**Task to complete:** Repeat every record below exactly, omitting any pictures.

*** Opening Extracted data ***

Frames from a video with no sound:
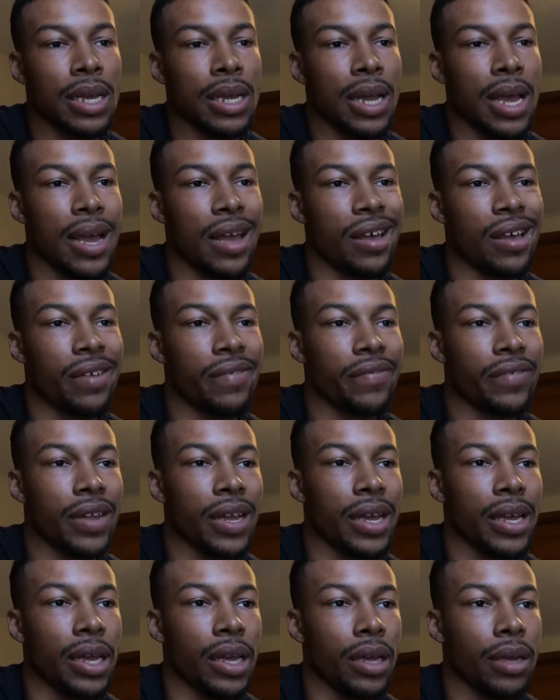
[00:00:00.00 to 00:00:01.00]
have
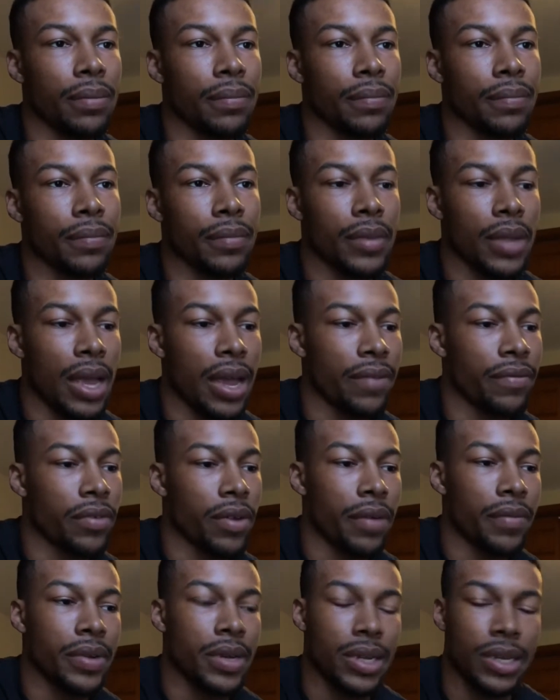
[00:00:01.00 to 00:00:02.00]
you
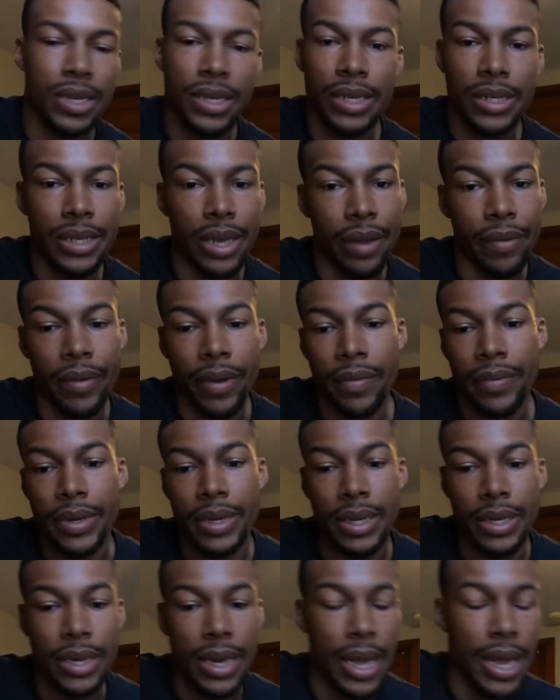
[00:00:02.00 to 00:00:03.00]
ever done this? Have you ever
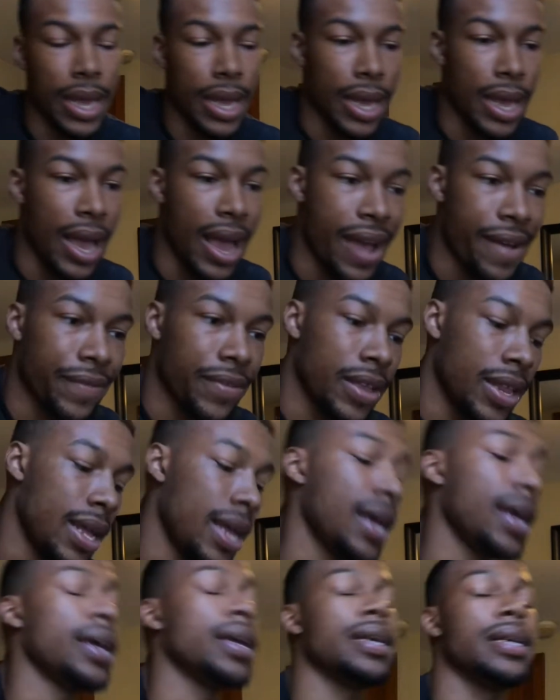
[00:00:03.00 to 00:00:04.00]
done that? After
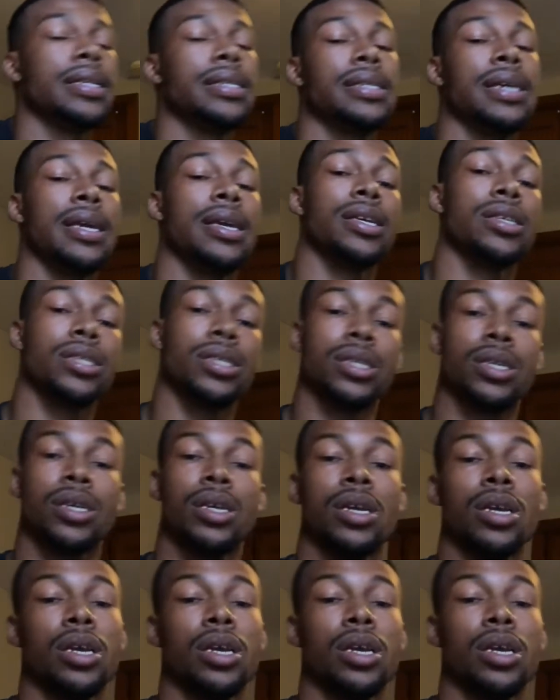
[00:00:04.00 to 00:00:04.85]
that, he takes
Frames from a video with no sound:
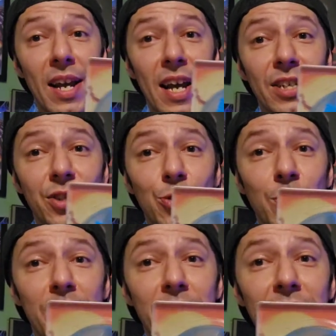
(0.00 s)
It has
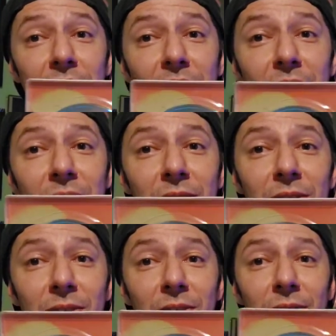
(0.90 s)
three discs.
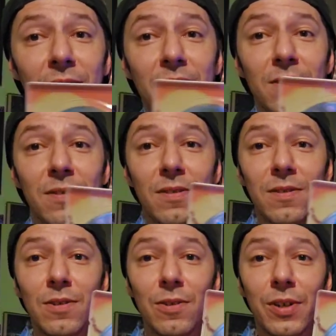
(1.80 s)

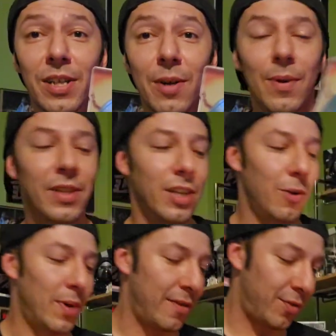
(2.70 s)
So look at that right
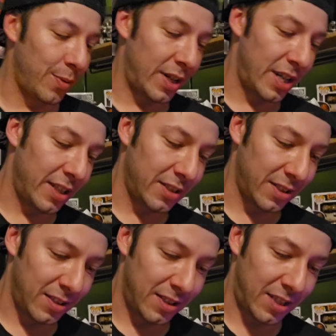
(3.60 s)
there. We have three
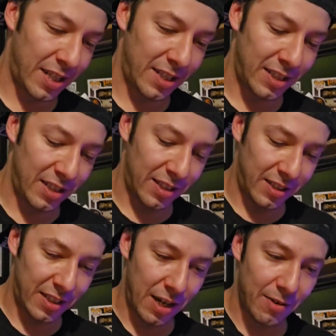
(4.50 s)
discs. Let's take these
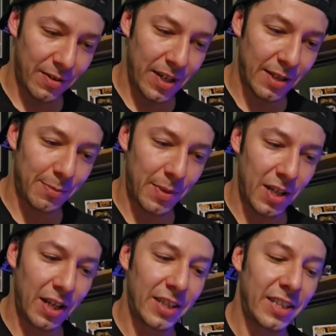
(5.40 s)
discs out. Yes, but
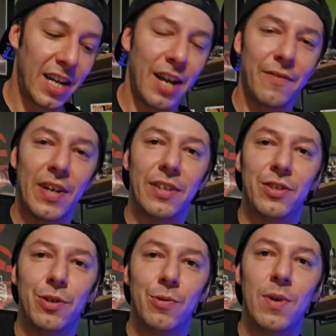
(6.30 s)
like I said, I have yet
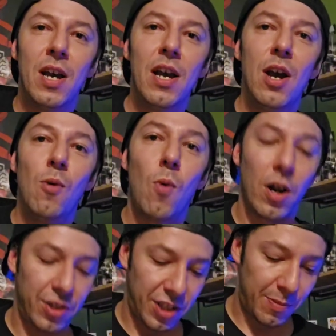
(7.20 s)
to
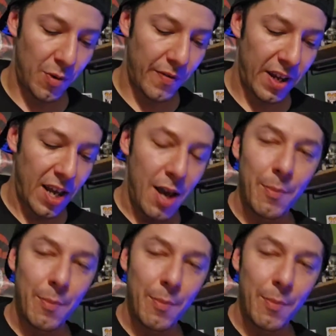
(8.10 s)
watch this movie.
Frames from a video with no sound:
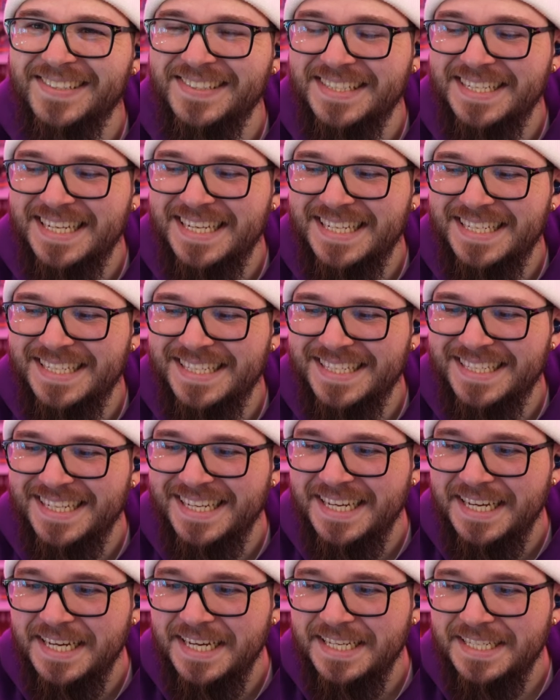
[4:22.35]
teas.
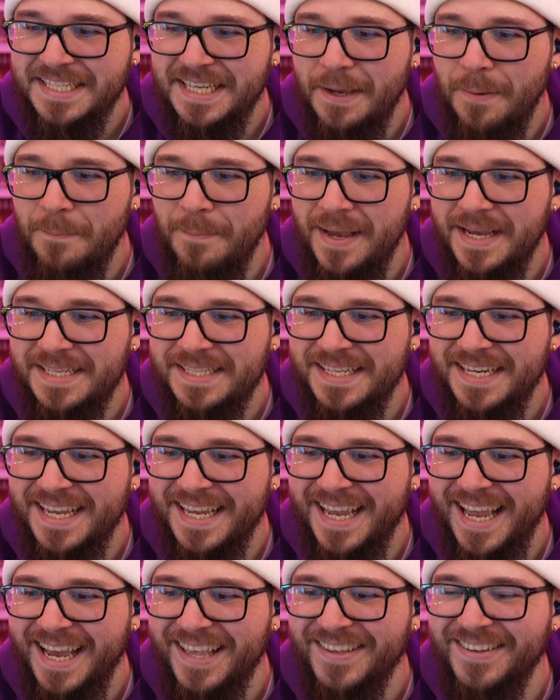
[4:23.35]
Like mixing
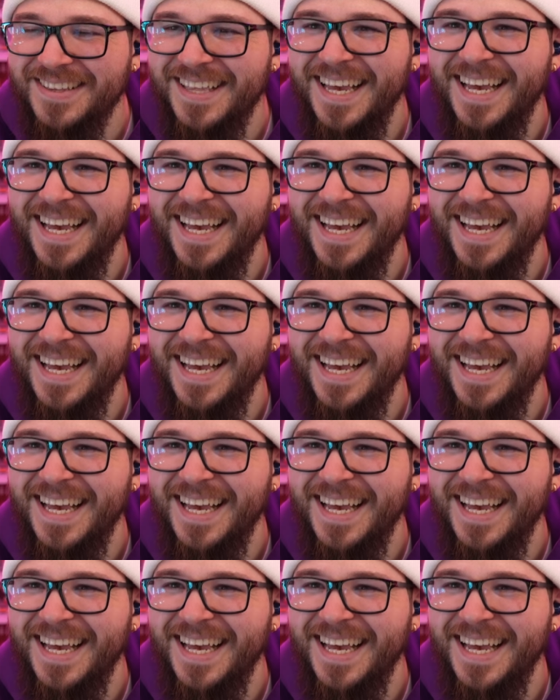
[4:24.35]
together.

*** Closing Extracted data ***

**Reply:**
Frames from a video with no sound:
[00:00:00.00 to 00:00:01.00]
have
[00:00:01.00 to 00:00:02.00]
you
[00:00:02.00 to 00:00:03.00]
ever done this? Have you ever
[00:00:03.00 to 00:00:04.00]
done that? After
[00:00:04.00 to 00:00:04.85]
that, he takes
Frames from a video with no sound:
(0.00 s)
It has
(0.90 s)
three discs.
(1.80 s)

(2.70 s)
So look at that right
(3.60 s)
there. We have three
(4.50 s)
discs. Let's take these
(5.40 s)
discs out. Yes, but
(6.30 s)
like I said, I have yet
(7.20 s)
to
(8.10 s)
watch this movie.
Frames from a video with no sound:
[4:22.35]
teas.
[4:23.35]
Like mixing
[4:24.35]
together.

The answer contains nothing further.